*** Provided material Section Begins ***

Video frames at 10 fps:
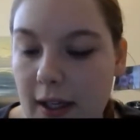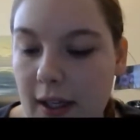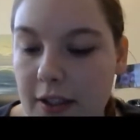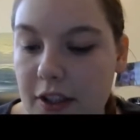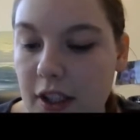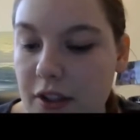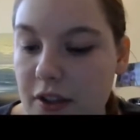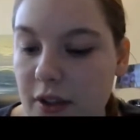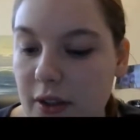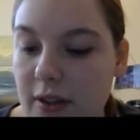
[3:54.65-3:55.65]

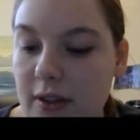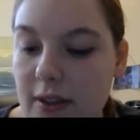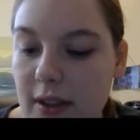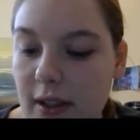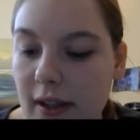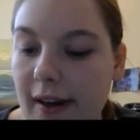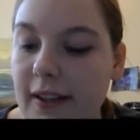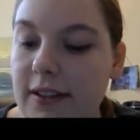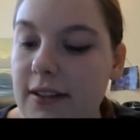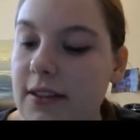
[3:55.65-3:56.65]
education
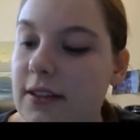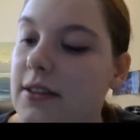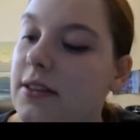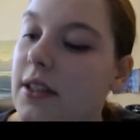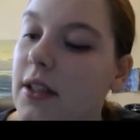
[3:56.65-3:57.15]
classes,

*** Provided material Section Ends ***

**To do**
Reprint the entries above exactly, images removed.

**Answer to this exercise**
Video frames at 10 fps:
[3:54.65-3:55.65]

[3:55.65-3:56.65]
education
[3:56.65-3:57.15]
classes,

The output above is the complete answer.